Dataset entries:
◆ ◆ ◆
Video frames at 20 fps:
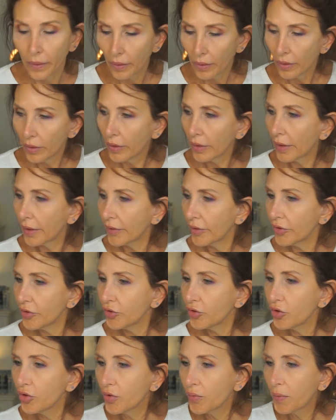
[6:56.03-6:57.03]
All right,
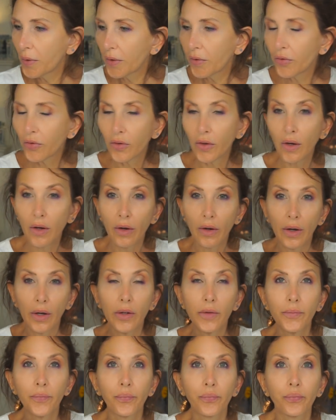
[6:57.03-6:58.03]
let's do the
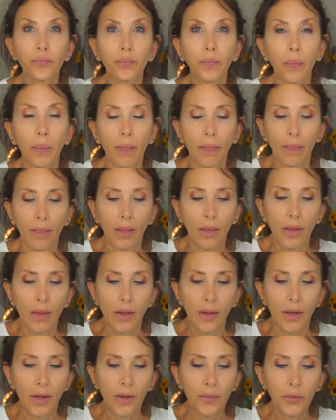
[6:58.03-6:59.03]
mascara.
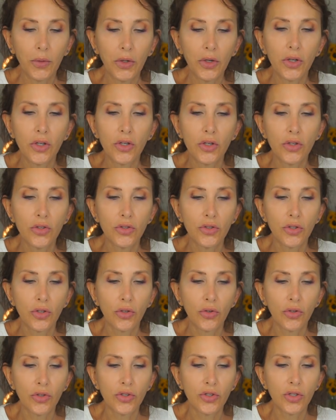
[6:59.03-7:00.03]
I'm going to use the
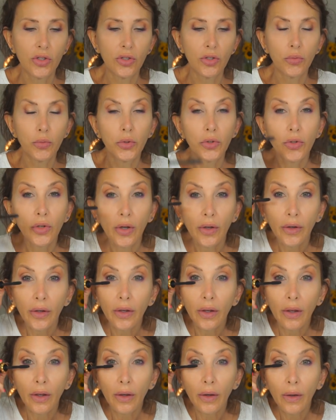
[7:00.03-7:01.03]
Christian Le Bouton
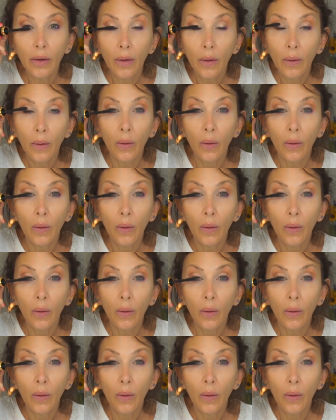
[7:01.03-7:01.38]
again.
◆ ◆ ◆
* Problem
Exactly as written, give the entries above again, with no images.

* Reply
Video frames at 20 fps:
[6:56.03-6:57.03]
All right,
[6:57.03-6:58.03]
let's do the
[6:58.03-6:59.03]
mascara.
[6:59.03-7:00.03]
I'm going to use the
[7:00.03-7:01.03]
Christian Le Bouton
[7:01.03-7:01.38]
again.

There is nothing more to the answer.